Model-Based Inverse Reinforcement Learning

Model-based IRL learns to model the environment dynamics while training the actor and discriminator. Notably, model-based IRL trains the actor purely within the learned model, thus incurring no environment interaction penalty when doing policy improvement. model_based_irl.py is implemented as follows:

  1. We first initialize the model, actor, and discriminator. Following the implementation from lamps.py in LAMPS-MBRL, we train the model on a mixture of learner and expert data. We note that this differs from theory, which requires resets solely to expert states. However, in practice reseting to a mixture leads to better empirical performance.
  2. The actor then interacts with the learned model to populate it's replay buffer. For every interaction, it is updated overrides.num_policy_updates_per_step number of times.
  3. The model is updated every overrides.freq_train_model number of steps that the actor takes.
  4. The discriminator is updated every overrides.discriminator.train_every number of steps that the actor takes.

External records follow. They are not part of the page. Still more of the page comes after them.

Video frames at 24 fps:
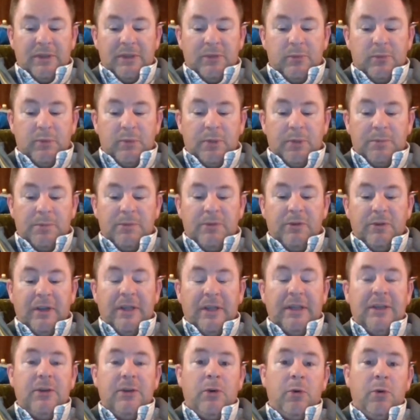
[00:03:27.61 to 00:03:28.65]
it's warm,
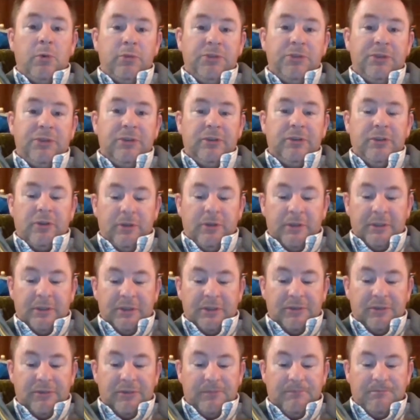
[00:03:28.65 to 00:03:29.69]
creating ocean
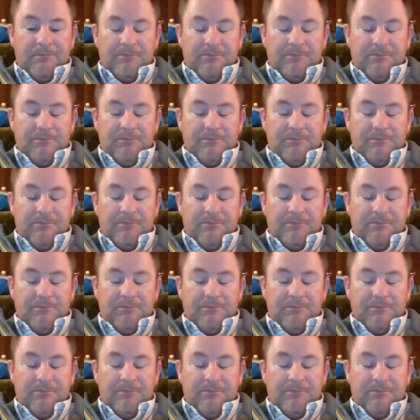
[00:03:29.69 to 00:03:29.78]
currents.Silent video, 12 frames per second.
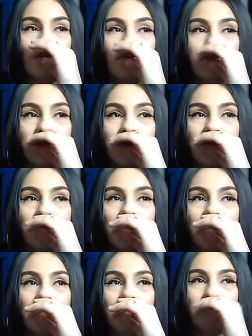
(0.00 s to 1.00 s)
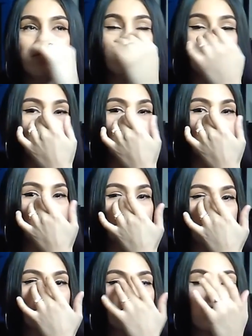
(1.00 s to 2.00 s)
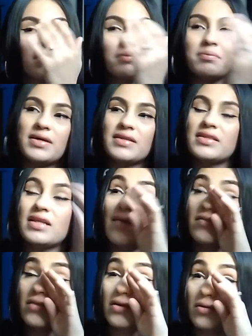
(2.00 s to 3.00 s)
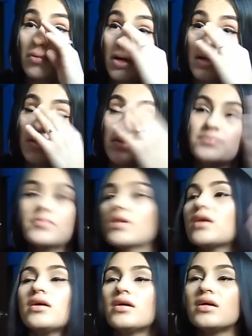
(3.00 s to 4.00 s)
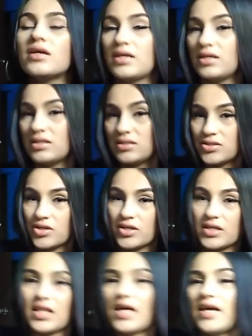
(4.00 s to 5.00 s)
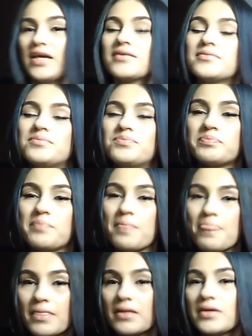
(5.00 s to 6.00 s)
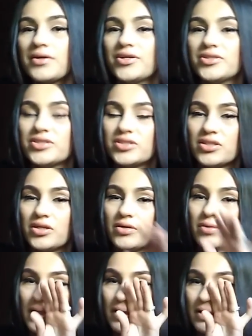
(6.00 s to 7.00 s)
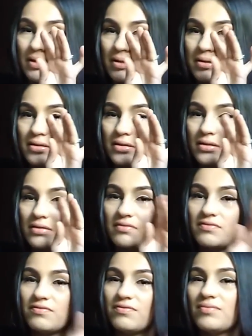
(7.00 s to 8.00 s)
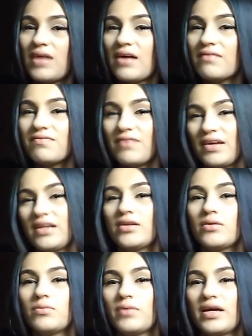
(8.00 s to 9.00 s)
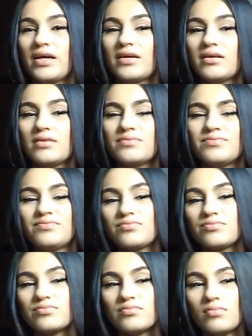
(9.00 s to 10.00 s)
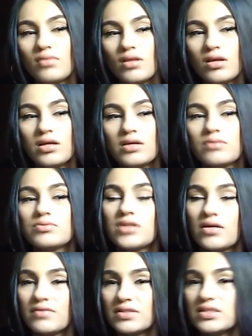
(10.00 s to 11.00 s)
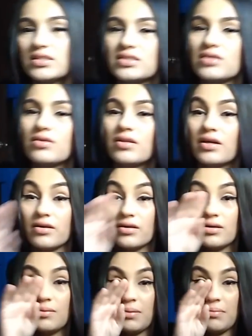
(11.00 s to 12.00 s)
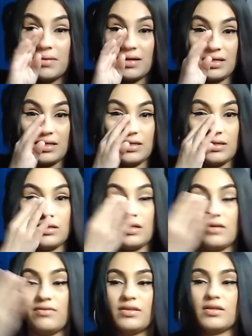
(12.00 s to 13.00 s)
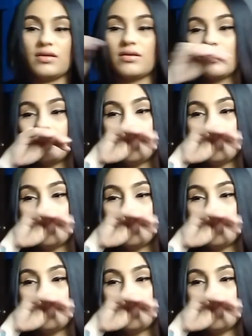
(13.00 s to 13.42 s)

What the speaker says: But yeah. So, but then after a while, it started like, slowly not fading away. It was obviously still there in my mind and everything.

A total of four buffers are used in model_based_irl.py, which we detail below for clarity:

  1. hybrid_buffer: Contains both offline demonstrations and transition tuples of the actor interacting with the real environment. This buffer is sampled from to train the model.
  2. policy_buffer: Contains only transition tuples of the actor interacting with the real environment. When updating the actor, this buffer is sometimes used to reset the model to states the actor actually visited in the real environment.
  3. expert_buffer: Contains only offline demonstrations. When updating the actor, this buffer is sometimes used to reset the model to states from the offline dataset.
  4. learner_buffer: Contains rollouts of the actor purely within the learned model. This buffer is sampled from directly to update the actor.

Furthermore, we make the following modifications to standard model-based inverse reinforcement learning:

  1. Following LAMPS-MBRL, we train the model using a mixture of offline data from the expert and online data collected by the learner. While in theory the model should only be reset to expert states, a mixed sampling leads to better performance in practice. See lines here.
  2. For mujoco environments, we train the learner within the learned model by resetting to a mixture of learner or expert states. For antmaze environments, we reset to expert states backwards in time in a sliding window fashion. For example, after 20% of the training is complete, we reset to the last 15-20% of expert states, assuming our sliding window is 5% of the task horizon. See lines here.
  3. Similar to above, we relabel all state-action pairs sampled for updating the actor with the current discriminator function. See lines here.

Antmaze Model Pretraining

We find that the offline dataset for antmaze has an uneven distribution over the state space. Thus, we perform pretraining by partitioning the state-space into bins, then sampling transition tuples from each bin proportional to that bin's density. This proportional sampling is specifically enforced in the pre-training phase, thus allowing for a learned model that much more accurately models transition dynamics in all regions of the environment.